Today is Women's Day and already there have been many videos and ads talking about Women Empowerment and freedom for women. But for all their good intentions (or not), most of them have always seemed to me, paying lip-service to the issue, rather than actually address it.
Gender disparity and its consequences are not issues which we can be tackled in such a manner, through few minutes videos. Nor does it make it possible to understand the effect of it.
But there is one Pakistani show, Zindagi Gulzhar Hai, dealing with the concept of whether a girl child is a burden or blessing, which did a phenomenal job of understanding what it does to a child, to be rejected by her father because of her gender. She neither gets the emotional nor financial support from her father, of which she is due. She is forced to pave her own path, amidst too many hardships and struggles, to achieve her dream of becoming a self-reliant and independent person.

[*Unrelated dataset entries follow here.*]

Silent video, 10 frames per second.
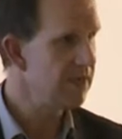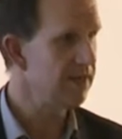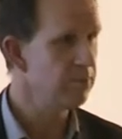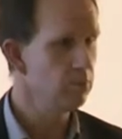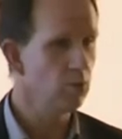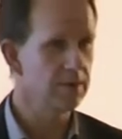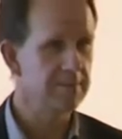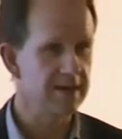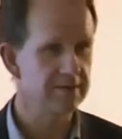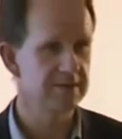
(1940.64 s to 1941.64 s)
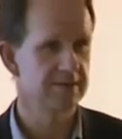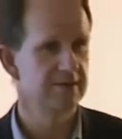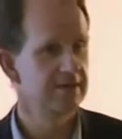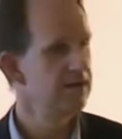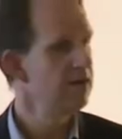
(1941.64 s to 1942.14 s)
you get up and walk about,
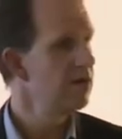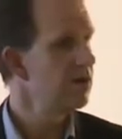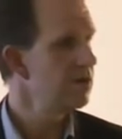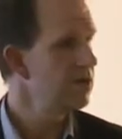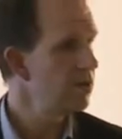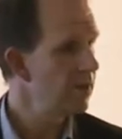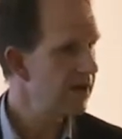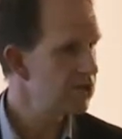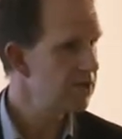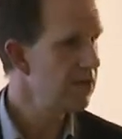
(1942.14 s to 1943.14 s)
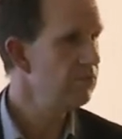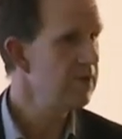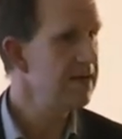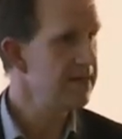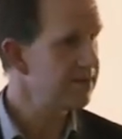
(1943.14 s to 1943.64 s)
you actually are
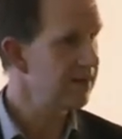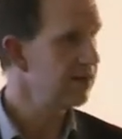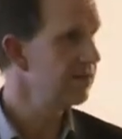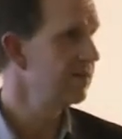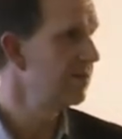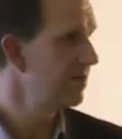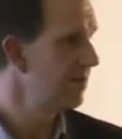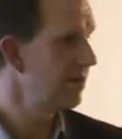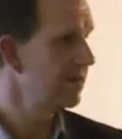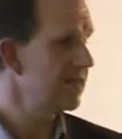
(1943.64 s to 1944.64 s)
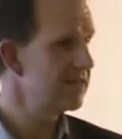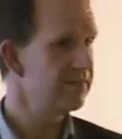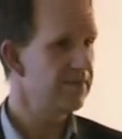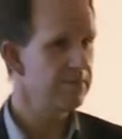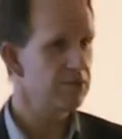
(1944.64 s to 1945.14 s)
releasing an
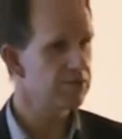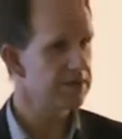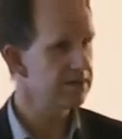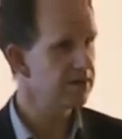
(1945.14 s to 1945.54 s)
anti-inflammatory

And yes, one can argue that, it would have made her a completely confident and courageous person; it did. But what made the show stand-out is how admirably it managed to capture the other facets of this 'confident' person. The facet, where she is afraid to relinquish some control of herself, to her husband, when she gets married. She is not able to accept money from him, when he tries to fulfill his duties, as he perceives it to be, as her husband. She is afraid to completely let down her emotional guard with him.

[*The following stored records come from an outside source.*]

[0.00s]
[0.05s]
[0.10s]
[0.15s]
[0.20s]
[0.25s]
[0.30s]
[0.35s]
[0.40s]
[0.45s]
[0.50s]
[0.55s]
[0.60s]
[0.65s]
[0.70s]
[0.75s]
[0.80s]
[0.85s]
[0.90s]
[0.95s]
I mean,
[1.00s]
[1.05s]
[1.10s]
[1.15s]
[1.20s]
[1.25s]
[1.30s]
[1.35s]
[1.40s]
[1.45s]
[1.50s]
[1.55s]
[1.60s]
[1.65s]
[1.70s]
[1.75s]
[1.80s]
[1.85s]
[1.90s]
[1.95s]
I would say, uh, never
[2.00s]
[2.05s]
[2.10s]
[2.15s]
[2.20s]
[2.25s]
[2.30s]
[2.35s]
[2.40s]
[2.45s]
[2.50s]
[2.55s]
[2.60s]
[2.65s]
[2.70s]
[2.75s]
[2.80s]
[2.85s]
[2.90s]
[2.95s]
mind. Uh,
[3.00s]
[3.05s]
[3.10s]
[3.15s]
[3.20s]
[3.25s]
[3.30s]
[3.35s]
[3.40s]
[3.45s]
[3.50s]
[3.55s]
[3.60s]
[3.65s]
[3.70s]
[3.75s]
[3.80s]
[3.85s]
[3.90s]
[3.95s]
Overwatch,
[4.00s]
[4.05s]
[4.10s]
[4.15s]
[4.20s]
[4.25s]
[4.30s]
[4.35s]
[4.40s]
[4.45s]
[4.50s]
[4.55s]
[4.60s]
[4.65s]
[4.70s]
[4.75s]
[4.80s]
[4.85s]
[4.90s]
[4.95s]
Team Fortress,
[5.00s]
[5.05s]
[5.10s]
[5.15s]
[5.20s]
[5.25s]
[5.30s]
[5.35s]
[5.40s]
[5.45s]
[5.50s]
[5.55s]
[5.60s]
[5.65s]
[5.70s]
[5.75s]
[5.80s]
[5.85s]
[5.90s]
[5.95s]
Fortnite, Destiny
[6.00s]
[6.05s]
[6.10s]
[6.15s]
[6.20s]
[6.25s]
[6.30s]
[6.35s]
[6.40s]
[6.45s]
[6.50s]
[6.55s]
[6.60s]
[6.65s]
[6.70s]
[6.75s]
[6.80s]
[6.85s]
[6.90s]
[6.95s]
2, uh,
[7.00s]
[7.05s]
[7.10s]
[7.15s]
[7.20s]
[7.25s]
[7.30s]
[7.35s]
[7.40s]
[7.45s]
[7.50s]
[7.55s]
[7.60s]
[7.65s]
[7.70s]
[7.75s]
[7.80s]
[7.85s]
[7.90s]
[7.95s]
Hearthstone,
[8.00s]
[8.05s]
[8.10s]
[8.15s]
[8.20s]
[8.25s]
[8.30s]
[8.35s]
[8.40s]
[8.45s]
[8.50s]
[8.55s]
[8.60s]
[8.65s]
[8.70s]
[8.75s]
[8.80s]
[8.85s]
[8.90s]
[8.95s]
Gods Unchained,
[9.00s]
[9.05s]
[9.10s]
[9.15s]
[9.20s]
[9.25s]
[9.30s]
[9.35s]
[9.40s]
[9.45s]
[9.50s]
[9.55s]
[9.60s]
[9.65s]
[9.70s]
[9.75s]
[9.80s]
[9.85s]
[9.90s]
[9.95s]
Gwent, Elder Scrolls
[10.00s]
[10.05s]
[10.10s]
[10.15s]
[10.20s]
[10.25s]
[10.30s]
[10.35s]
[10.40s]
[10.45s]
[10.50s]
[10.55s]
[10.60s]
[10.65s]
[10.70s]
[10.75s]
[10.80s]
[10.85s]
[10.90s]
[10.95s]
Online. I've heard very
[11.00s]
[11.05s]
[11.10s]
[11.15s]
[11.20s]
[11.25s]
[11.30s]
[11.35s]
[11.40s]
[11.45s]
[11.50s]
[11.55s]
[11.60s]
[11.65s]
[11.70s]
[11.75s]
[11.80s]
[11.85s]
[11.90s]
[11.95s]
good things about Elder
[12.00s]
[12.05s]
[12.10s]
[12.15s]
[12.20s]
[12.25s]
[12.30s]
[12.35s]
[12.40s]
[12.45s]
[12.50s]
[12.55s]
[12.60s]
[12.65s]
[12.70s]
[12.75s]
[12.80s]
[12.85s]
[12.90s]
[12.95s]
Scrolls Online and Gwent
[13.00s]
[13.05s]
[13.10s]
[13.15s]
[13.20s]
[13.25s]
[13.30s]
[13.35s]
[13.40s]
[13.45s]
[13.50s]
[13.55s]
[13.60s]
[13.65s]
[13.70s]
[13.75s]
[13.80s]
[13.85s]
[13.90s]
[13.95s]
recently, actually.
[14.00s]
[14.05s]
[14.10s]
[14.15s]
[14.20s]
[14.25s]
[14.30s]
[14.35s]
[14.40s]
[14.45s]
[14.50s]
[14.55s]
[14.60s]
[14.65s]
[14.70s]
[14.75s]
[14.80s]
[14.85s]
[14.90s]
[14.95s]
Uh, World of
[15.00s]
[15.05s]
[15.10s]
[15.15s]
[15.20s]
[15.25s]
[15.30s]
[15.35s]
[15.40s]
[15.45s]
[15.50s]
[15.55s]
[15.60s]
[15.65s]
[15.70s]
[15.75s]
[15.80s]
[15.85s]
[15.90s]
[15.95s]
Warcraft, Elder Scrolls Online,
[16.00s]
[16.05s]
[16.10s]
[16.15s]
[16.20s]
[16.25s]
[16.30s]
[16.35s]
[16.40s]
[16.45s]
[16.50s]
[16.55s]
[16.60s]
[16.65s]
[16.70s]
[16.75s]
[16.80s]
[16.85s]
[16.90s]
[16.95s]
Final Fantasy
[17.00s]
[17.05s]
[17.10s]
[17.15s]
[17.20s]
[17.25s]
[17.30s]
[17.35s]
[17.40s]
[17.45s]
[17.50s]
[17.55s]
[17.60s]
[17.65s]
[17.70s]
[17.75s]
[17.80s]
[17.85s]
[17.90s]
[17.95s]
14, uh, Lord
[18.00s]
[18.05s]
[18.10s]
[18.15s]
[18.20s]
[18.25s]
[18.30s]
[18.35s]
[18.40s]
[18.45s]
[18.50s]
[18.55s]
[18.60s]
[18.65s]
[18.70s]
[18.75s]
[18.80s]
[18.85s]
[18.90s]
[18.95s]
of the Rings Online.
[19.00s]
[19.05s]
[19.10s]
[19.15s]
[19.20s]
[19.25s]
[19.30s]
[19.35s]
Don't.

There is this marvelous scene, where she is so afraid, when she learns that she is pregnant. She is not afraid because she is pregnant; she is afraid because she fears her husband also might leave her in case she gives birth to a girl child. That too, neither the poor fellow nor his parents ever hint about such a thing.
This feeling of her is multiplied when she finds out that during a scan that she is going to be a mother of twin girls. A person may argue that, her being a woman and also having achieved all that she did, without a father's support, should actually feel happy that she is going to have girls.
But what actually happens is that, years of her insecurity of not being enough for her father, years of facing hardship because she is not a boy, years of seeing her mom struggling as a single- mother just because she couldn't give birth to boys, have taken a toll on her self-worth as a person and also as a woman.
For years, it has been pointed out to her, subtly and not-so-subtly, that she is below the chain because of her gender. And when she hears this news, she is forced to confront her own pent-up and suppressed fears and insecurities.
An act of neglect/ disparity, however small or insignificant it may seem to others, causes a significant amount of impact on a person's psyche. It forms the kind of person they end up becoming.
It is definitely true that we, as a society, have finally started questioning the status-quo and acknowledging that women should be given their due. But it is as much true that, there are still small words/acts of gender disparity that still pervades the society and our culture.
It's not just enough to acknowledge that things have been unfair. It is equally important to take that step forward, to check ourselves on our intentional and unintentional moments of disparity - be it by words, thoughts or deeds. And not just during March, but on all days of all months. Be the change you want there to be!